Barack Obama spoke about himself while at Sen Inouye’s funeral. Turns out he wasn’t even telling the truth. Where’s the media?
Jack Cashill at American Thinker reported:
Obama’s oration dealt to a large degree with how he came to understand what a U.S. senator is. “Now, even though my mother and grandparents took great pride that they had voted for him,” said Barack Obama of Inouye, “I confess that I wasn’t paying much attention to the United States Senate at the age of four or five or six. It wasn’t until I was 11 years old that I recall even learning what a U.S. senator was, or it registering, at least. It was during my summer vacation with my family — my first trip to what those of us in Hawaii call the Mainland.”
The story of the trip set up the punch line. He told Inouye’s mourners that “my mother that summer would turn on the TV every night during this vacation and watch the Watergate hearings,” and he was forced to watch, too. Of course, the senator who “fascinated” him most was “this man of Japanese descent with one arm, speaking in this courtly baritone, full of dignity and grace.”
This story would work only if Obama had toured the United States during the summer of the Watergate hearings, 1973, when he was eleven years old going on twelve, but in his memoir Dreams from My Father, he tells another story — a much more specific one. Yes, he made the same trip, but he did so “during the summer after my father’s visit to Hawaii, before my eleventh birthday.” This would have been 1972, when Watergate was still a third-rate burglary that had gotten little media traction.
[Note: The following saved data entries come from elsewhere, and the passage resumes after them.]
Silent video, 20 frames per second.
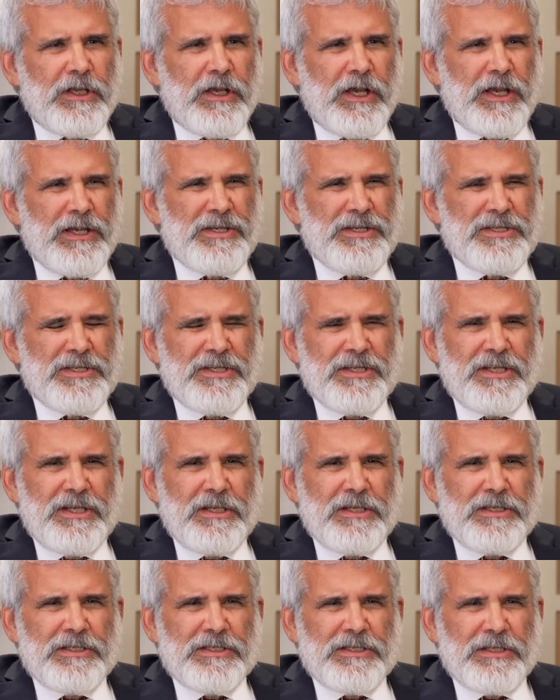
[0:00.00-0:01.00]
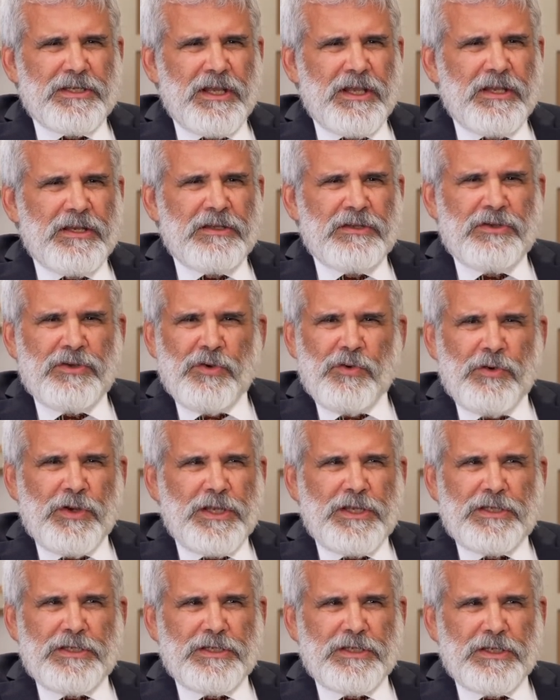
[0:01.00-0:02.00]
I just see it as kind of
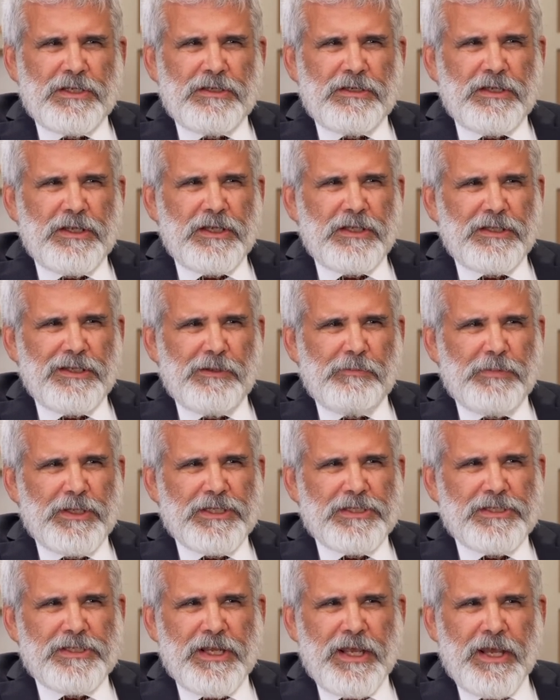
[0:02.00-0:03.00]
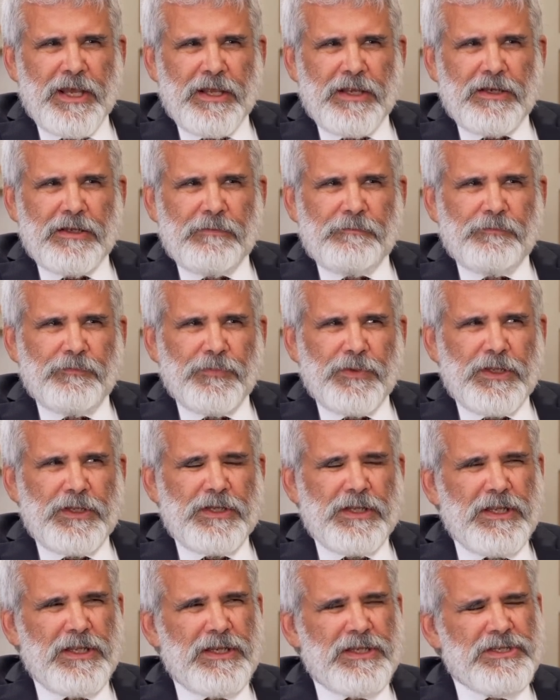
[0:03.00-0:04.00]
noise and, and a little bit sad.
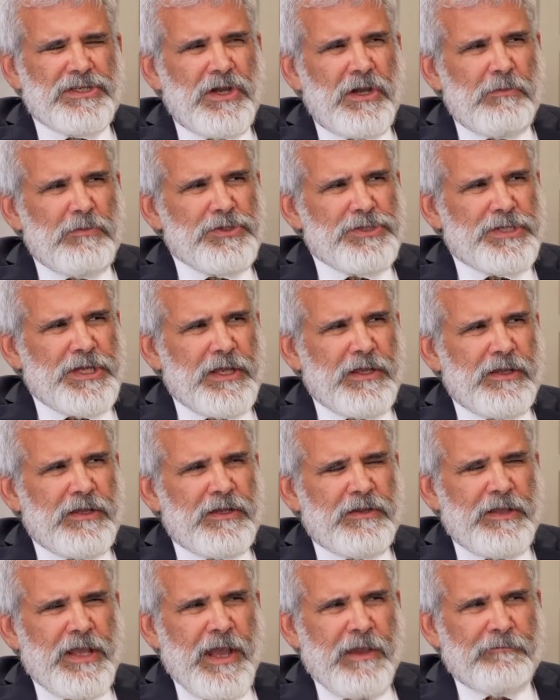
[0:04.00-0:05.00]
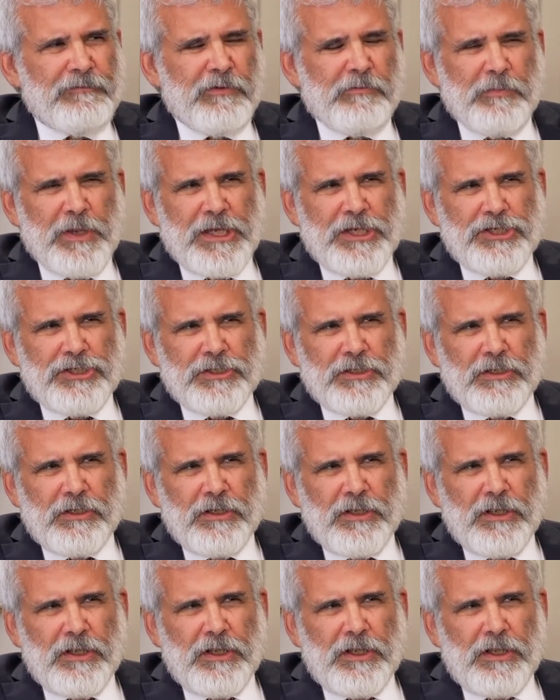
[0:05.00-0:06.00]
And, and it's almost an affirmation.
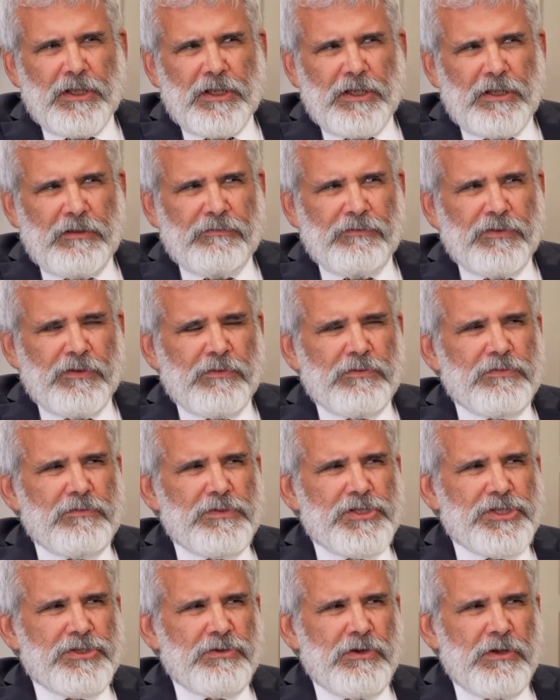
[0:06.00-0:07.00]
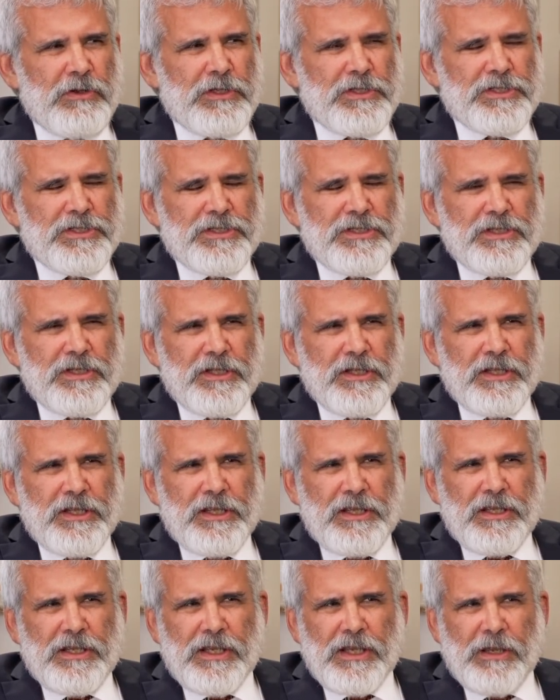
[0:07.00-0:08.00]
If the strongest they
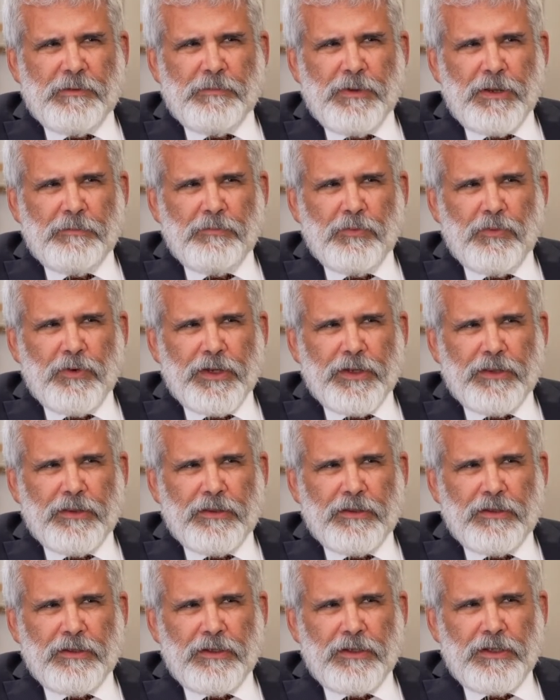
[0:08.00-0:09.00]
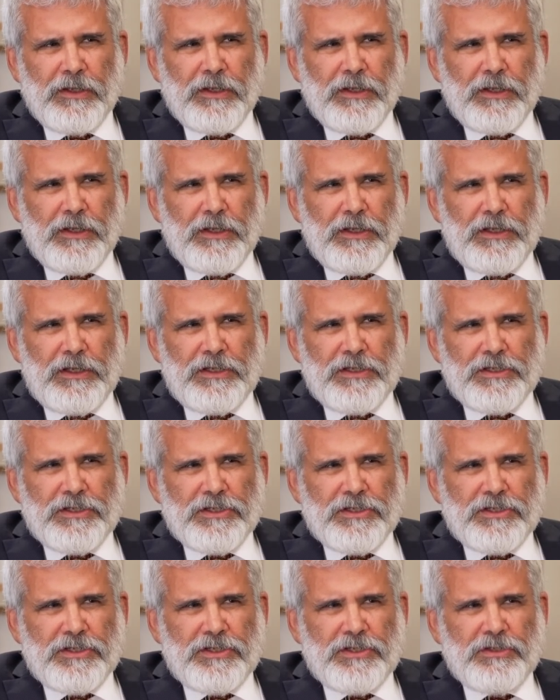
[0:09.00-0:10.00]
can come up with
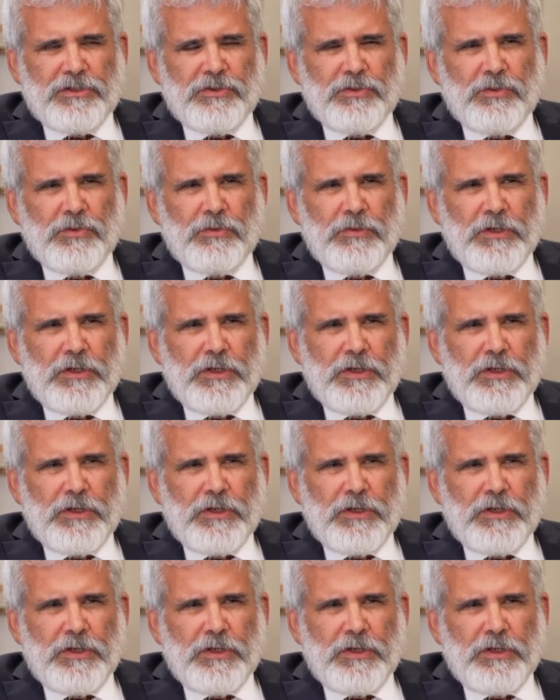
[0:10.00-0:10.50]
is to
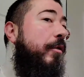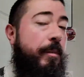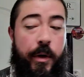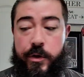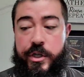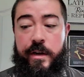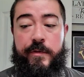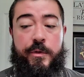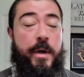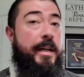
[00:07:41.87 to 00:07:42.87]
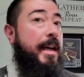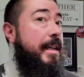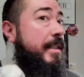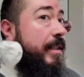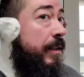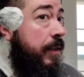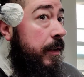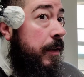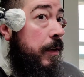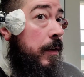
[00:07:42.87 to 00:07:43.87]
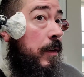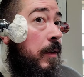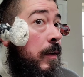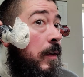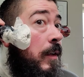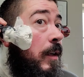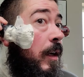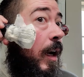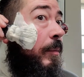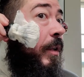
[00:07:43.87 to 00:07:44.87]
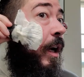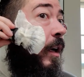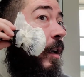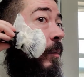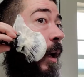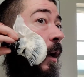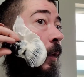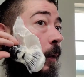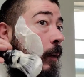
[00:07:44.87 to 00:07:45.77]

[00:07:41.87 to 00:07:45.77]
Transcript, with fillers: the post-shave is quite nice. I'm talking about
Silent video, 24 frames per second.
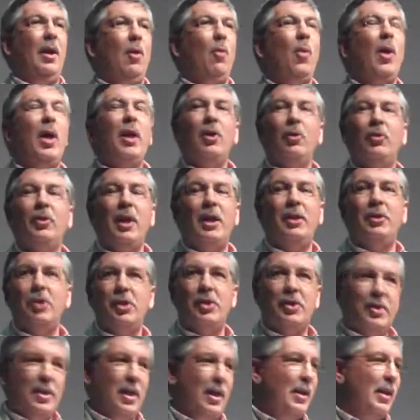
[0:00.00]
Why don't they
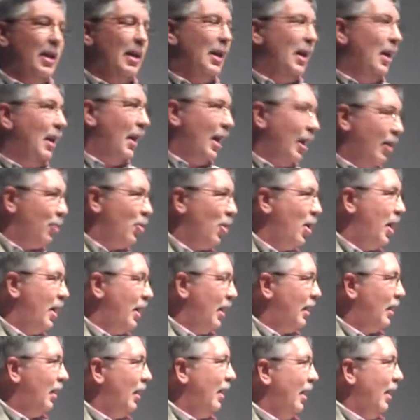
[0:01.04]
just send it
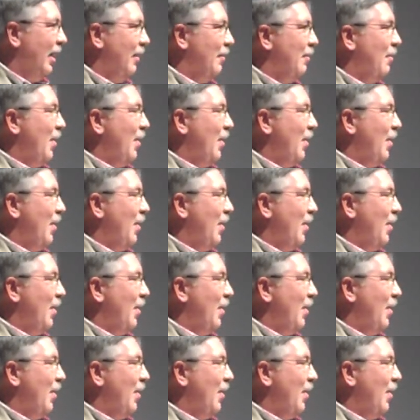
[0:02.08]
electronically?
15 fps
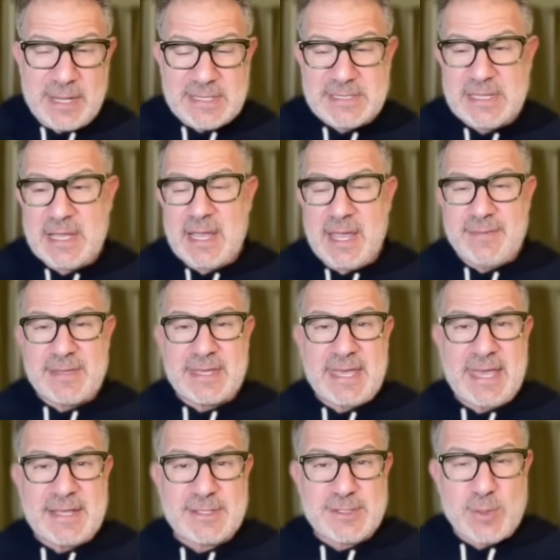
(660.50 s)
legal concepts
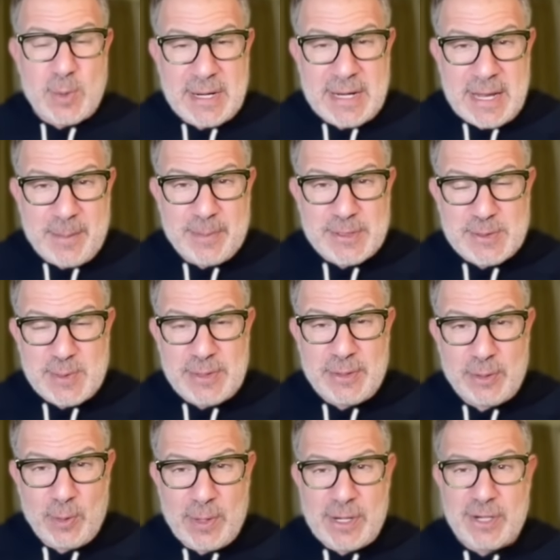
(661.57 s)
you need to
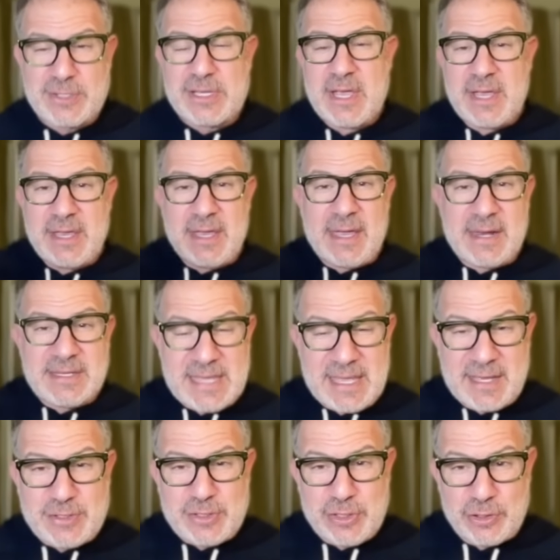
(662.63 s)
know and we
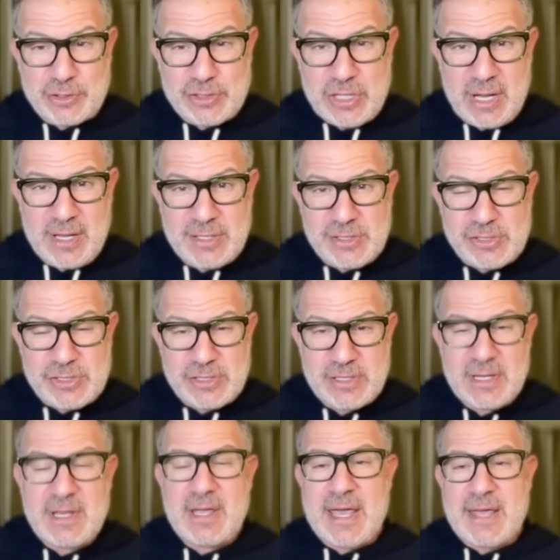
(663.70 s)
discuss every
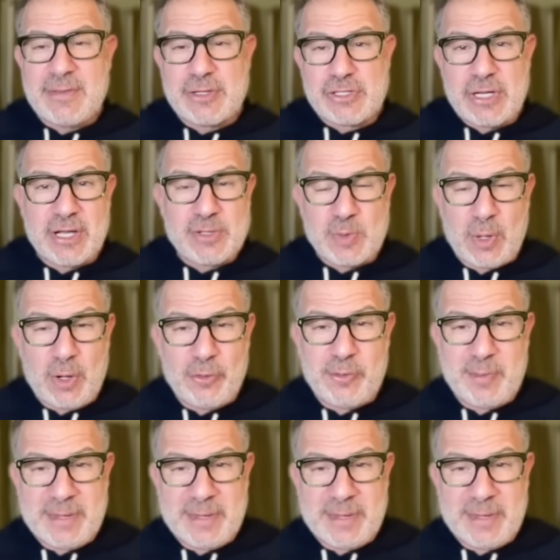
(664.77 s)
day on Legal AF.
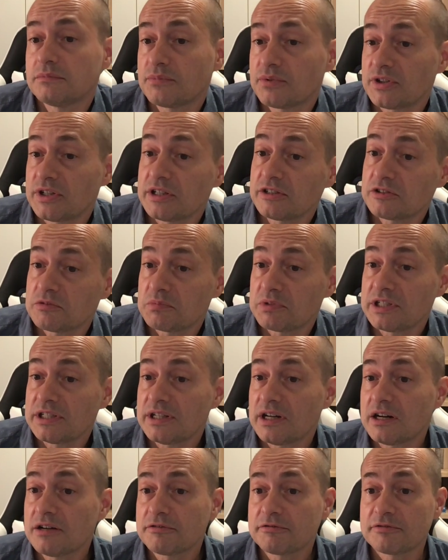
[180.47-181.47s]
predictably
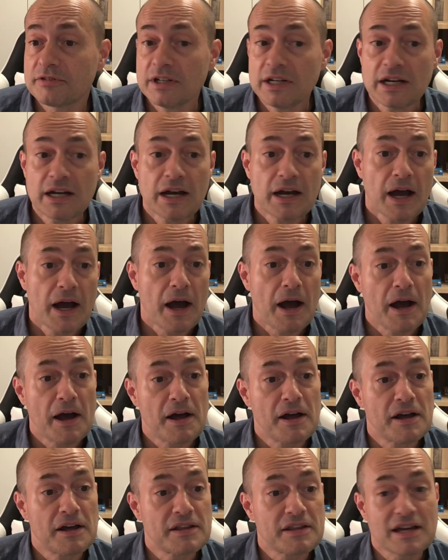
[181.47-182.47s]
enough.
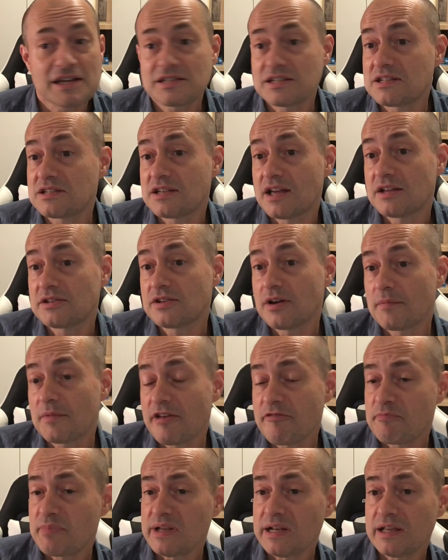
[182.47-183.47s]
That's the setup.
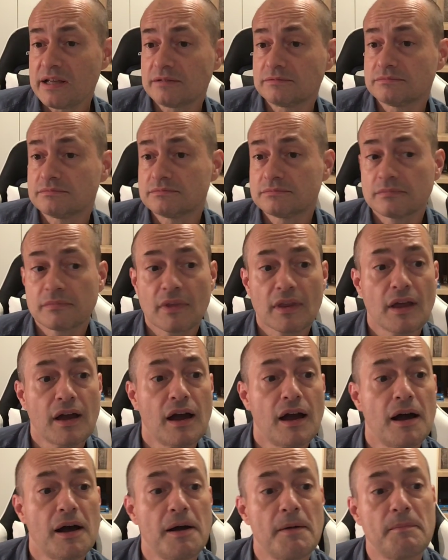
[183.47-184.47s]
They've been eaten.
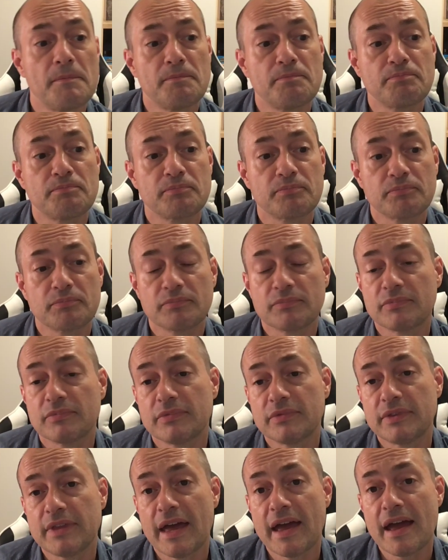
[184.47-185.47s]
Um,
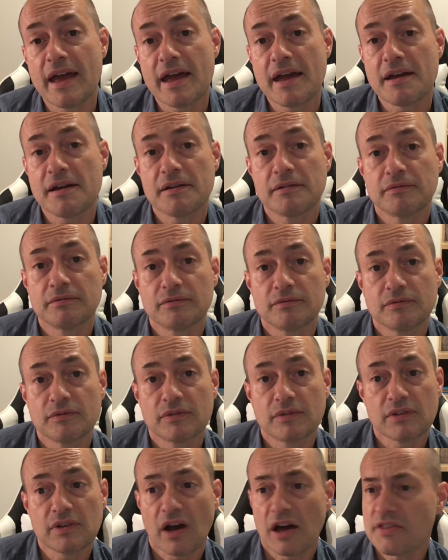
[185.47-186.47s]
they're
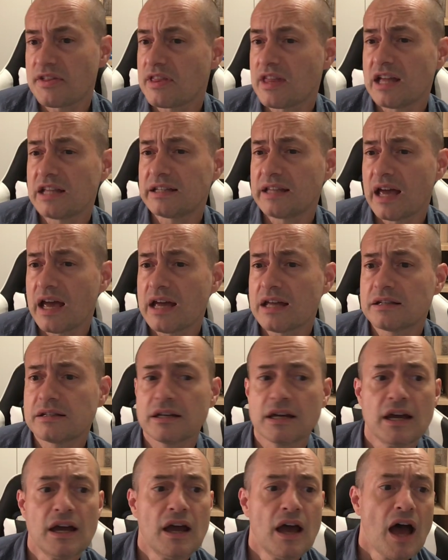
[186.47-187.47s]
I think they're dead.
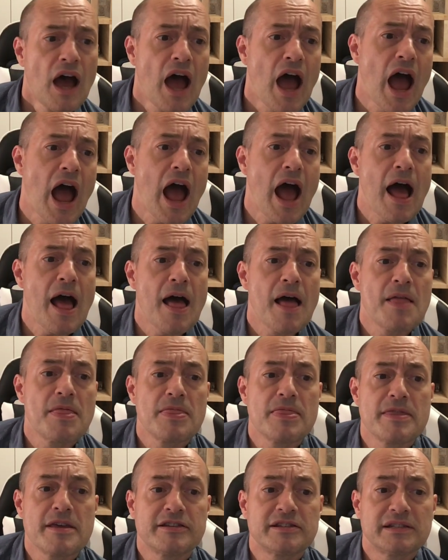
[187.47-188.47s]

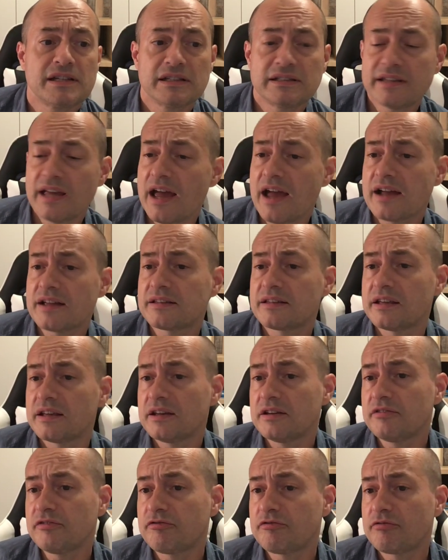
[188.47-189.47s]
And this
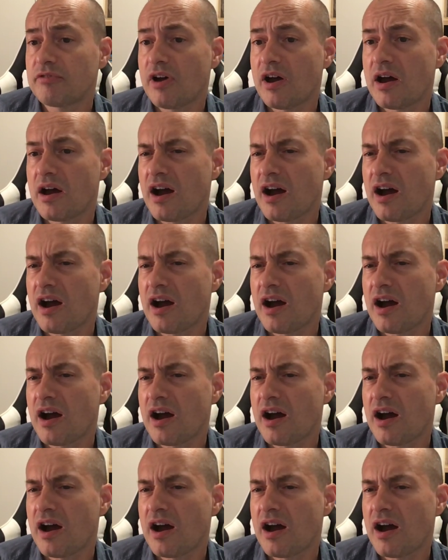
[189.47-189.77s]
detective,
In Dreams, Obama mentioned a Kansas City stop along the way, and Madelyn’s youngest brother in suburban KC would later provide photographic evidence of the same. He confirmed the year as 1972. This disparity did not stop Obama from relating in Dreams how in that elusive summer he “watched the Watergate hearings every night before going to bed.” There was no mention of Senator Inouye. He was apparently trying to make some other point.